# No Sound On Realtek HD Audio.



## Zeroko (Feb 5, 2008)

Firstly im new to this forum so Hi to everyone, and I Hope someone here can work Miracles.:1angel:

OK heres the deal, its a real ball buster;:upset:

Windows Vista Ultimate 64 Bit
3.0ghz Dual Core Intel D
3.0 Gb ddr2 Ram
1.0gb Nvidia Geforce 8500gt Super (dont know if thats needed):grin:
Realtek Hd Audio. (Speakers hmm)

I have an onboard Realtek HD audio card, its worked fine up until yesterday, when the sound started getting distorted and then just cut out all together. I havent be able to get the sound back on since. The speakers still work fine, checked them on another system.

It shows on my pc that there is a sound output, but no sound comes out.
As shown here:

http://img180.imageshack.us/my.php?image=soundcomeoutwd4.png

This is My Motherboard:

http://www.asrock.com/mb/overview.asp?Model=ConRoe1333-D667%20R1.0

That should save a bit of time.

Extra Info, Tried uninstalling, reinstalling, roll backing and updating drivers all over the place, no sounds are muted anywhere, windows audio service is on, no other sound cards, cleaned old drivers out, bios have onboard sound card enabled.:4-dontkno

The only thing i have not tried is re-installing windows or repairing it, because to be honest i kinda broke the disc......:sigh:

Thanks for any help in advance..........please help.......ray:


----------



## bhahar84 (Jan 7, 2008)

Hi zeroko!! :wave:

Welcome to TSF :wave:


Firstly, see if there is any yellow excalamation mark on Device Manager.
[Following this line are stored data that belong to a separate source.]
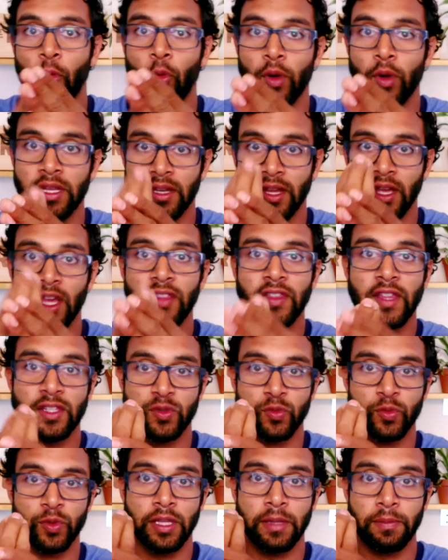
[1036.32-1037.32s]
point
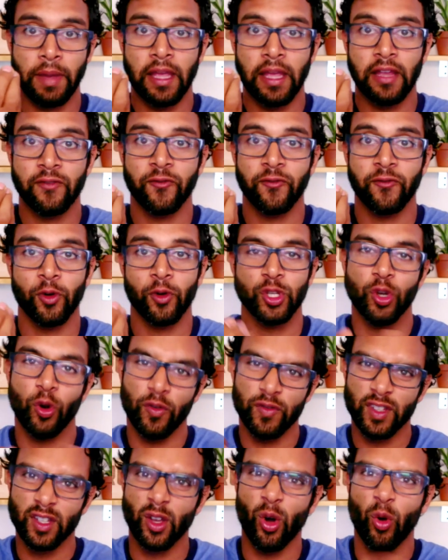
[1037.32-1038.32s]
that's really painful, you don't
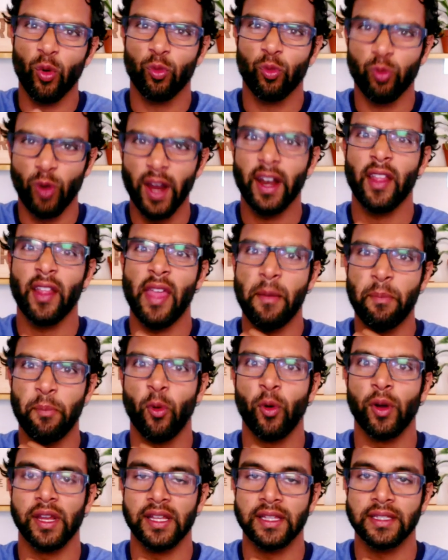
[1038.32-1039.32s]
have to go right on that
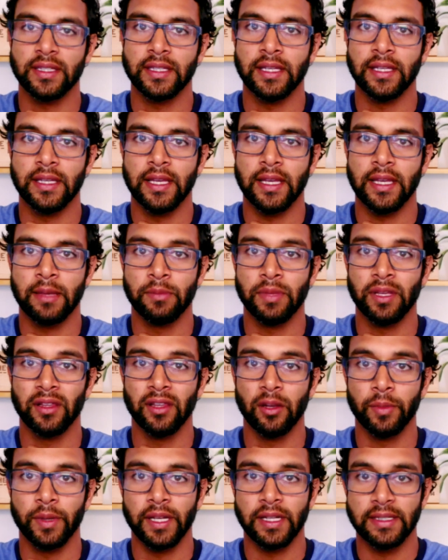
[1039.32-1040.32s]
point. It can be a
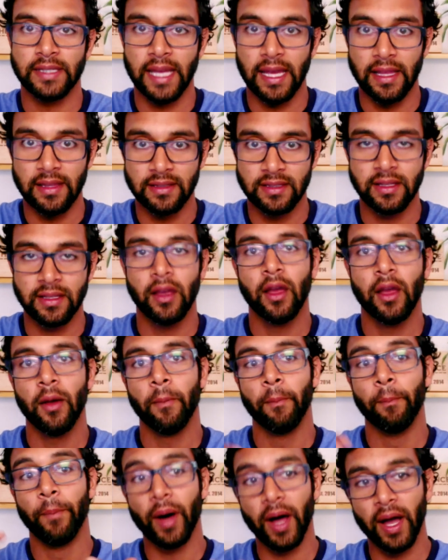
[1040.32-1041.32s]
little bit intense.
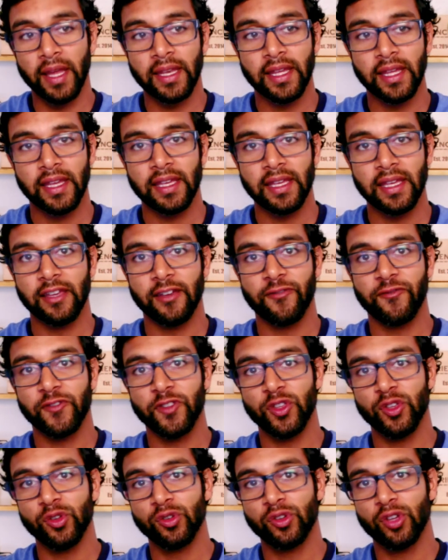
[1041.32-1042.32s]
But if
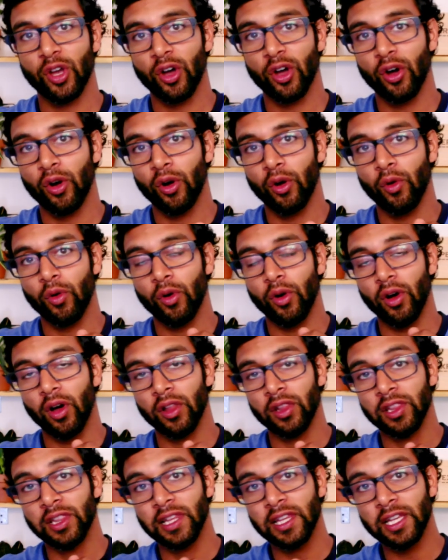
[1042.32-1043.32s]
you go
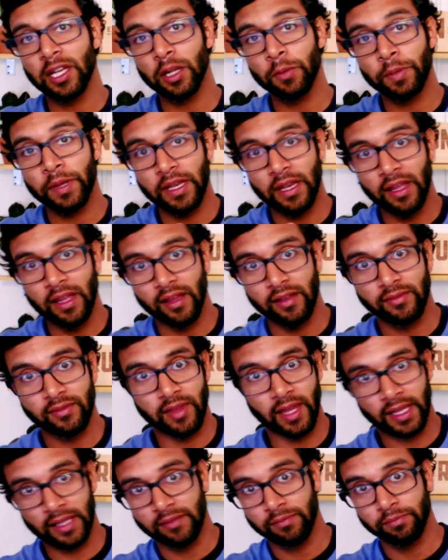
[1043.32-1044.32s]
a little bit
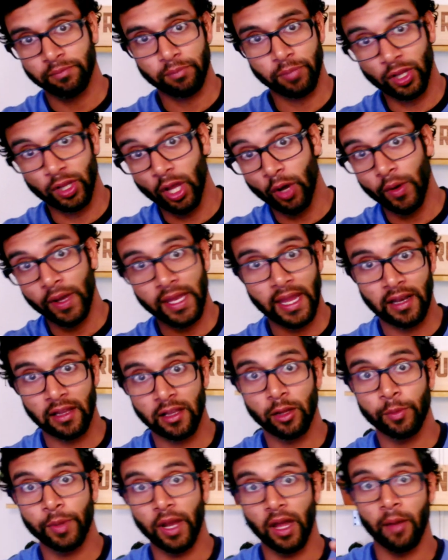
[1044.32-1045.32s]
like below it and a
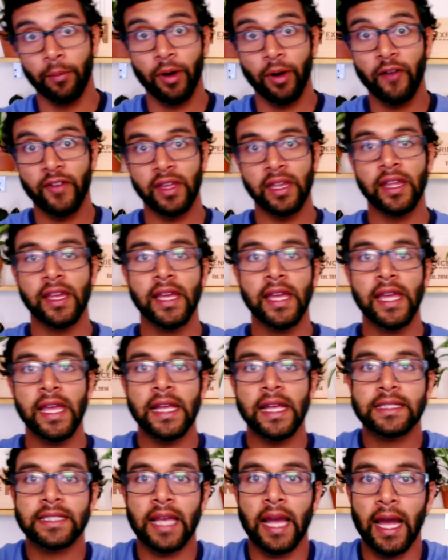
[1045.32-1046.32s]
little bit above it,
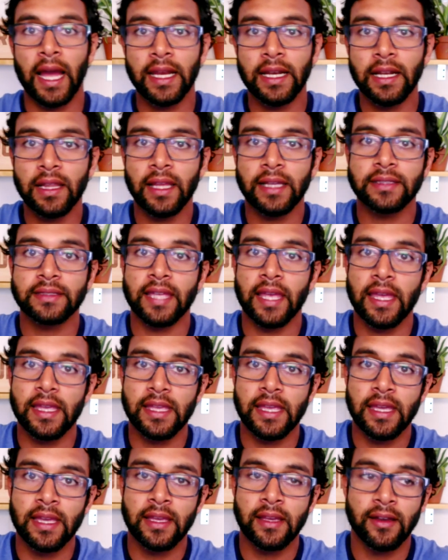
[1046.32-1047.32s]
it's kind of like
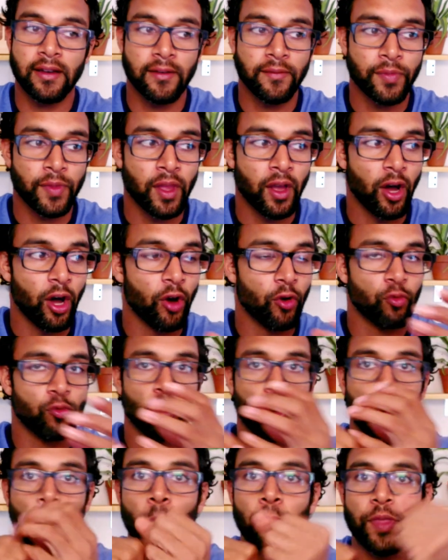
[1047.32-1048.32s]
taking a
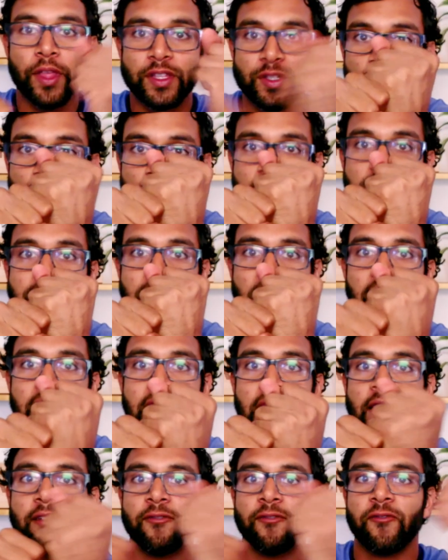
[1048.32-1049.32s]
rope that's really
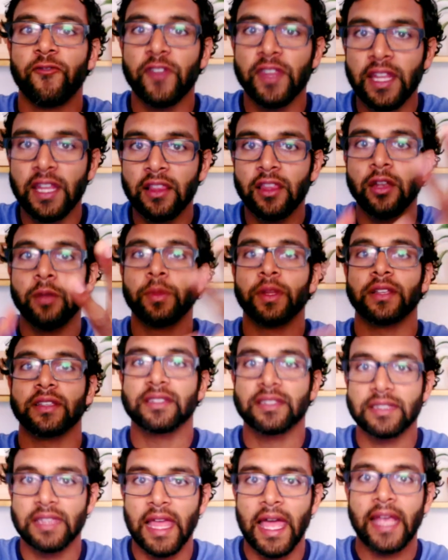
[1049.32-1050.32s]
tight and feeding a little
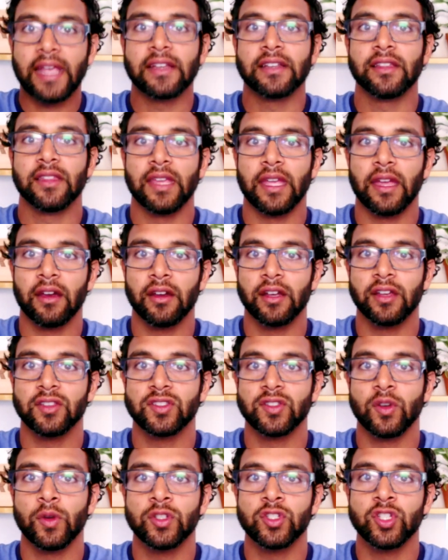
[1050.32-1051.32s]
slack into the area.
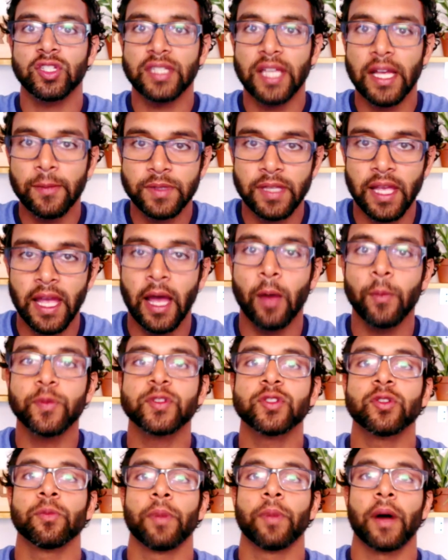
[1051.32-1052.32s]
So it just
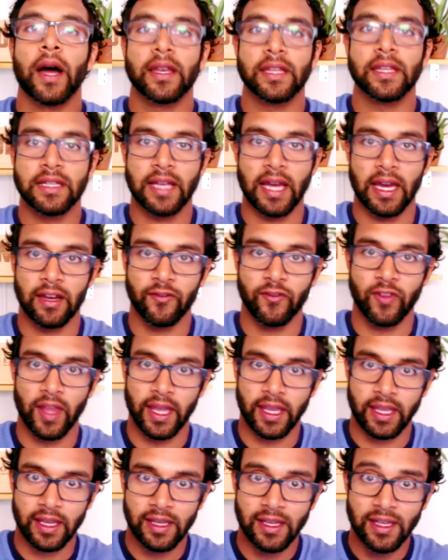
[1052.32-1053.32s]
helps your body kind of
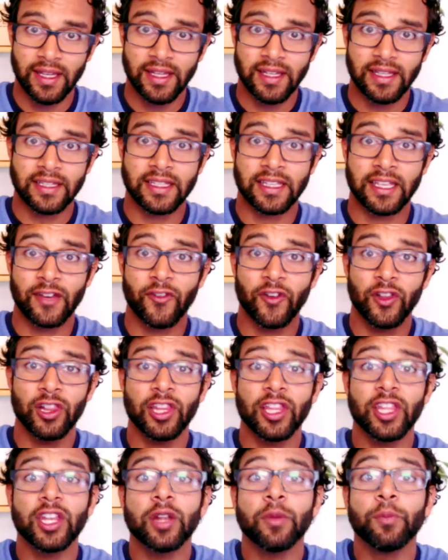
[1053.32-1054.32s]
like give a
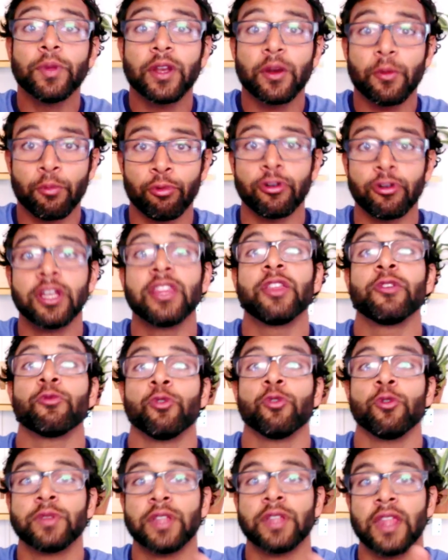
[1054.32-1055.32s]
little bit of breathing
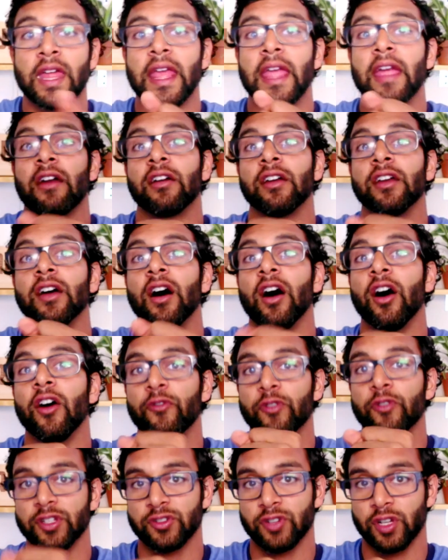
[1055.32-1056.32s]
room to that area
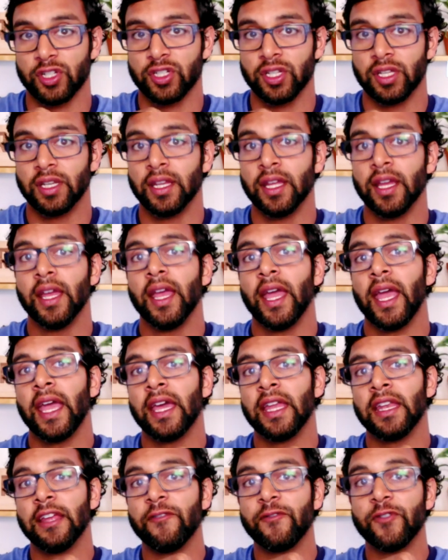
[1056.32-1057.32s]
of restriction.
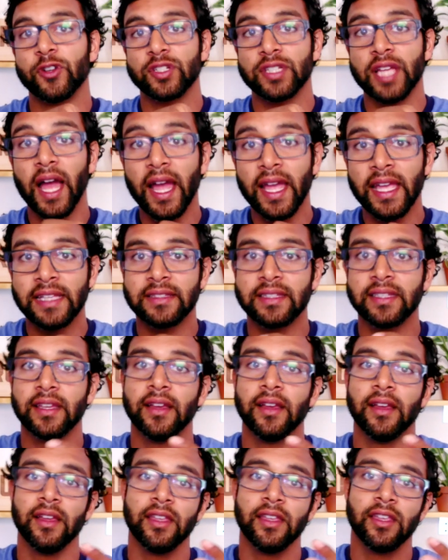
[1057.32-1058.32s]
And if you're tight,
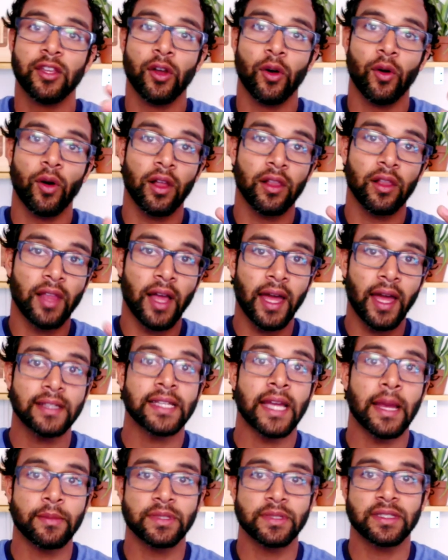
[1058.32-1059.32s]
you know, a lot of
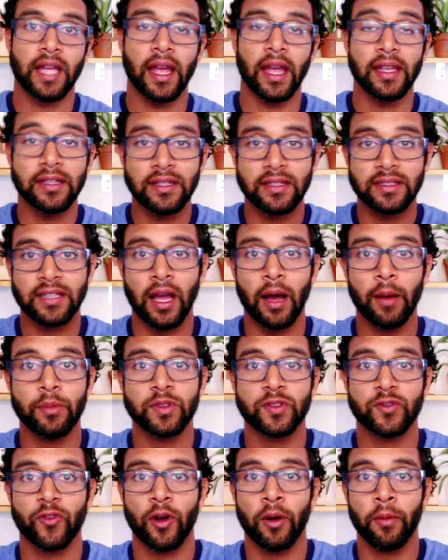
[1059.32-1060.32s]
times tightness
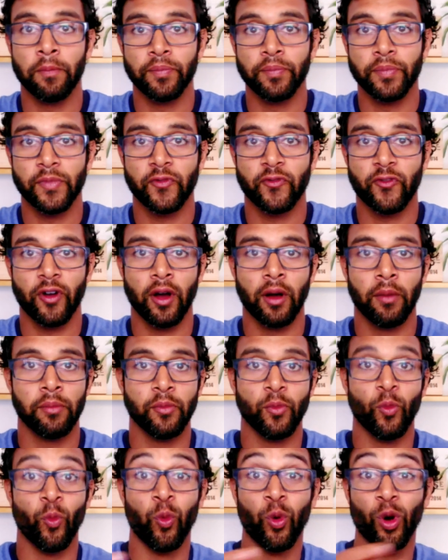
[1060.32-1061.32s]
comes from
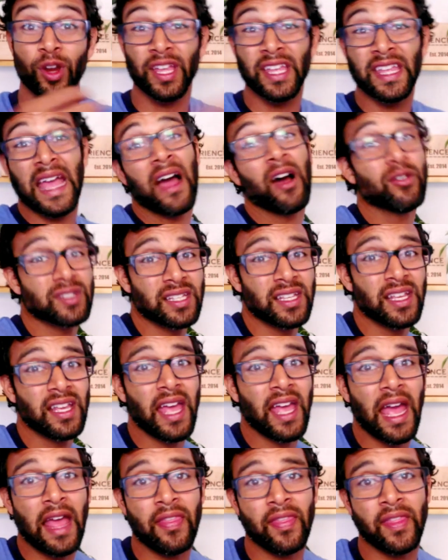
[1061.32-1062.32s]
working out
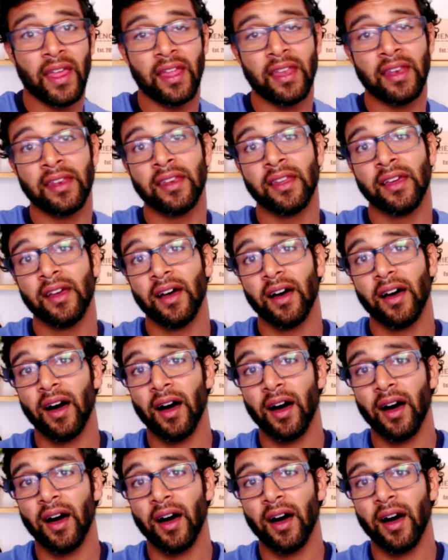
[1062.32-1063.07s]
and then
Try to play music again now, can you still see the visualization on WMP? 

Try to boot into safe mode, and see if the sound work fine there. If its not, try to create a new user account, and see if it works :smile:


----------



## Zeroko (Feb 5, 2008)

Nope none of the above thanks for the help though, i honestly think the jack ports are broken.


----------



## bhahar84 (Jan 7, 2008)

Can you tried to post the screenshot of the Device Manager, and also information from the Everest or cpu-z. Maybe you need to update the chipset of your computer :smile:


----------



## Zeroko (Feb 5, 2008)

ok i will look into it and get back to you soon


----------



## Zeroko (Feb 5, 2008)

Ive had enough, nothings working, so i brought a new sound card.

Thanks for the help guys even if you wernt successful im still very thankful to you, thank you.


----------



## bhahar84 (Jan 7, 2008)

Zeroko said:


> Ive had enough, nothings working, so i brought a new sound card.
> 
> Thanks for the help guys even if you wernt successful im still very thankful to you, thank you.


Sorry for not be able to solve your issue :sigh:

But, glad to hear that you have the sound on the computer again :grin:

If you have any other issue, just post again, and we'll glad to assist you :grin:

Hope you enjoy your stay here at TSF :grin:


----------



## Zeroko (Feb 5, 2008)

Thanks Guys Some Problems are beyond being solved i would think, Thanks again.


----------